RECORDS PROVIDED ▸
((

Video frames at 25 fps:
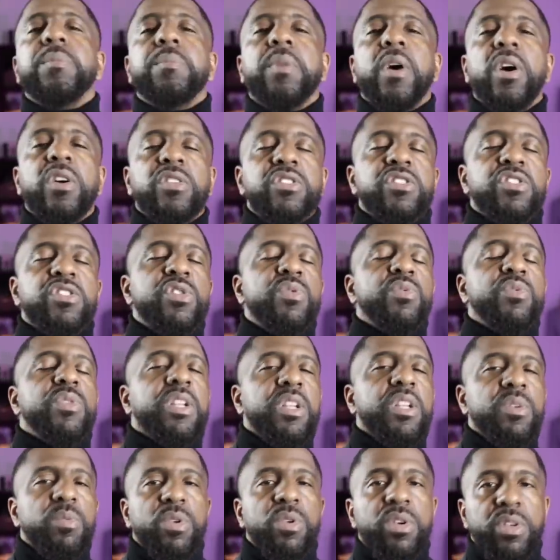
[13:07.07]
boss and you
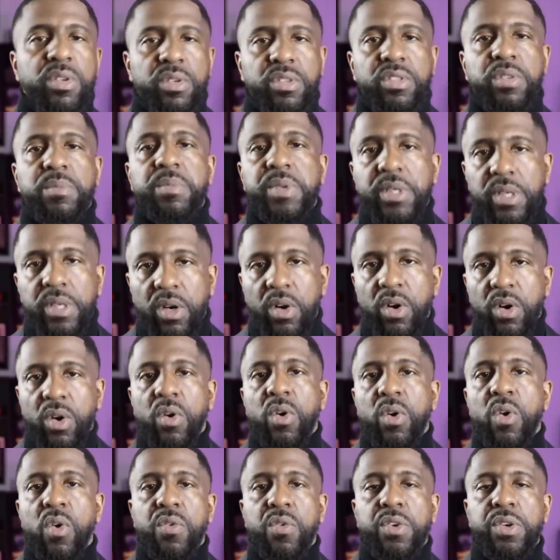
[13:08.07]
really want her to be
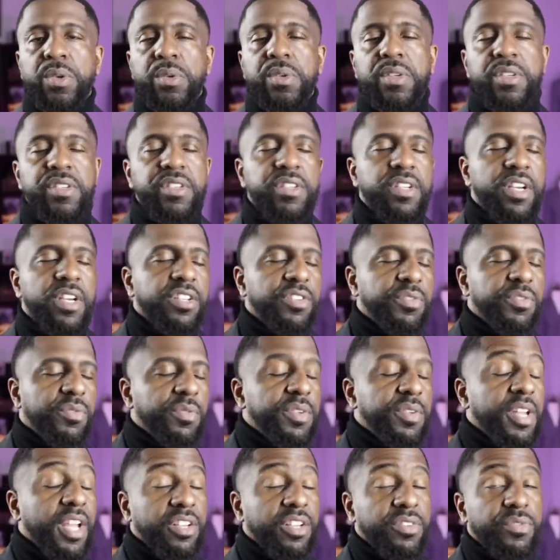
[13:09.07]
all over you, this next
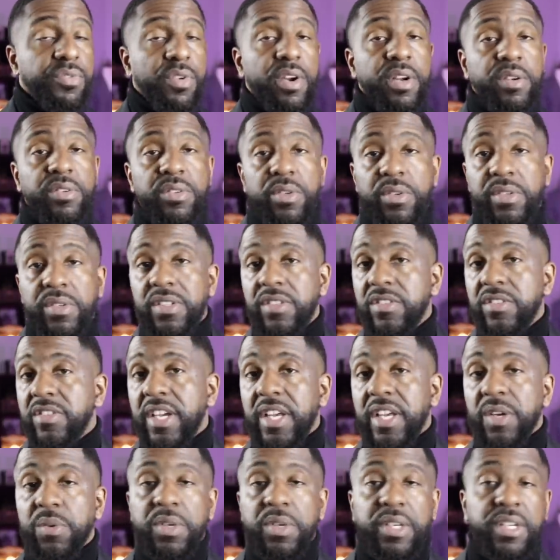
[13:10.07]
next fragrance on this
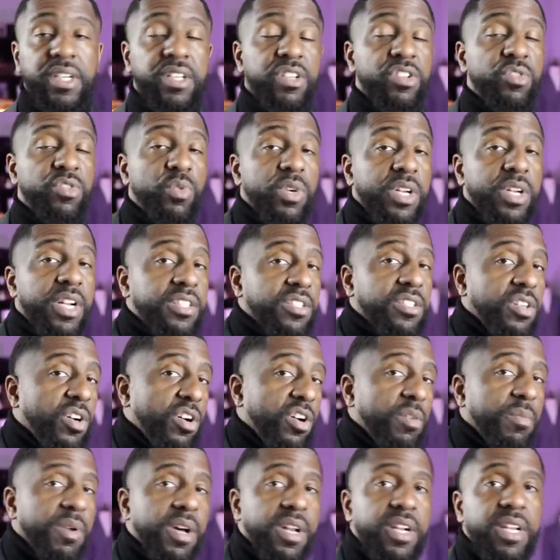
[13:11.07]
channel again is one I
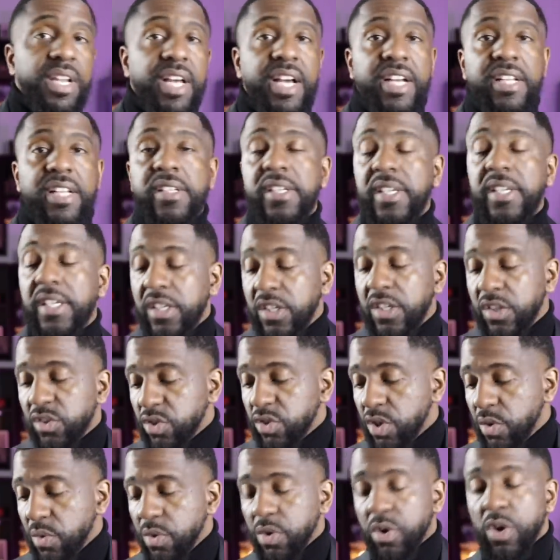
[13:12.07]
talk about a lot,
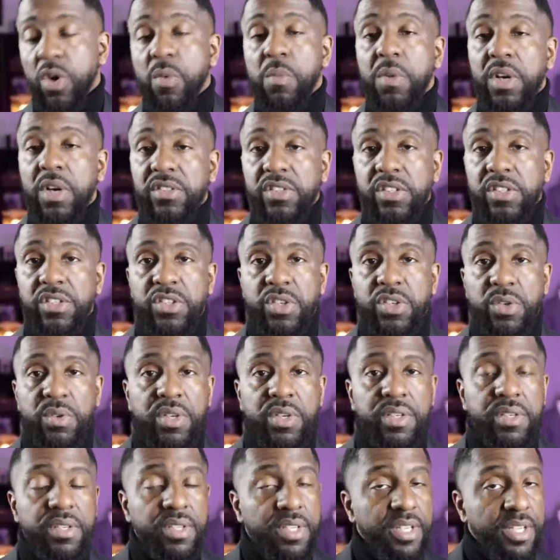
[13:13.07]
so I won't go much into
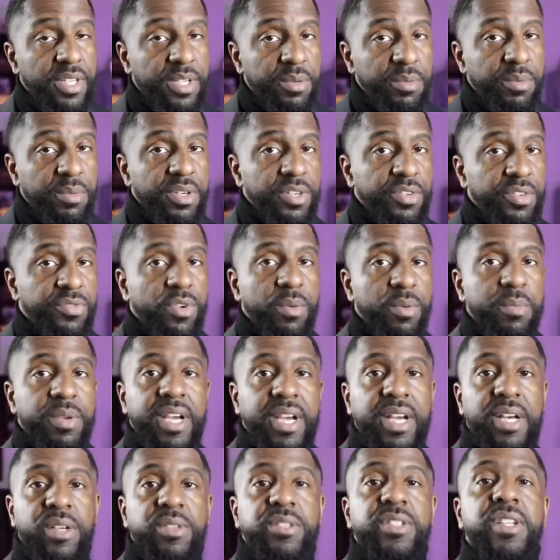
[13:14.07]
it. But it's from the
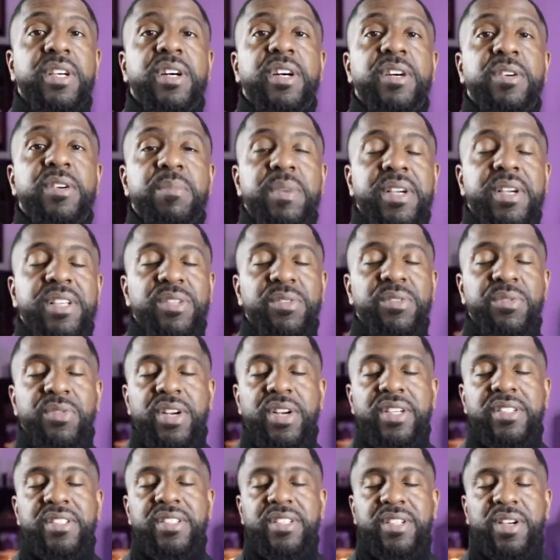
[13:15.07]
house of Maison
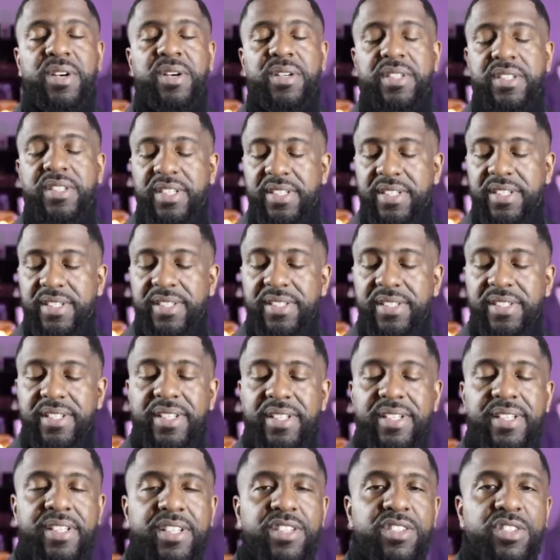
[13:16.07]
Francis Kurkdjian,
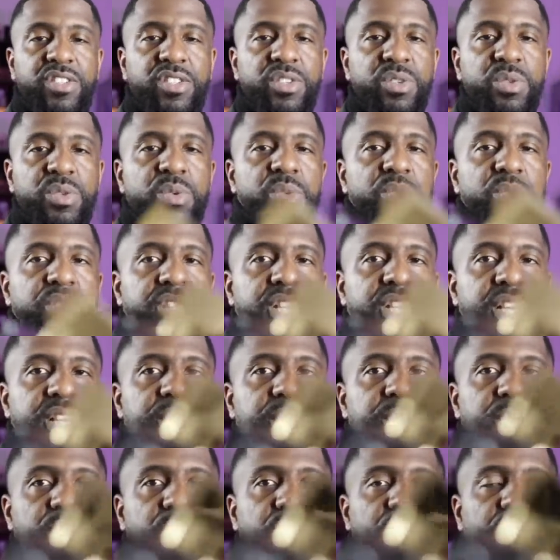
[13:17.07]
and this is Oud
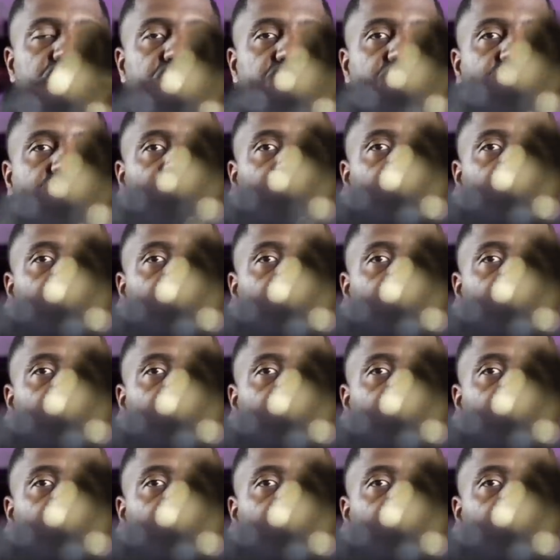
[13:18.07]
Satin Mood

))

EXERCISE ▸ Your job is to copy each entry exactly as written; the pictures do not go in.

WRITTEN SOLUTION ▸
Video frames at 25 fps:
[13:07.07]
boss and you
[13:08.07]
really want her to be
[13:09.07]
all over you, this next
[13:10.07]
next fragrance on this
[13:11.07]
channel again is one I
[13:12.07]
talk about a lot,
[13:13.07]
so I won't go much into
[13:14.07]
it. But it's from the
[13:15.07]
house of Maison
[13:16.07]
Francis Kurkdjian,
[13:17.07]
and this is Oud
[13:18.07]
Satin Mood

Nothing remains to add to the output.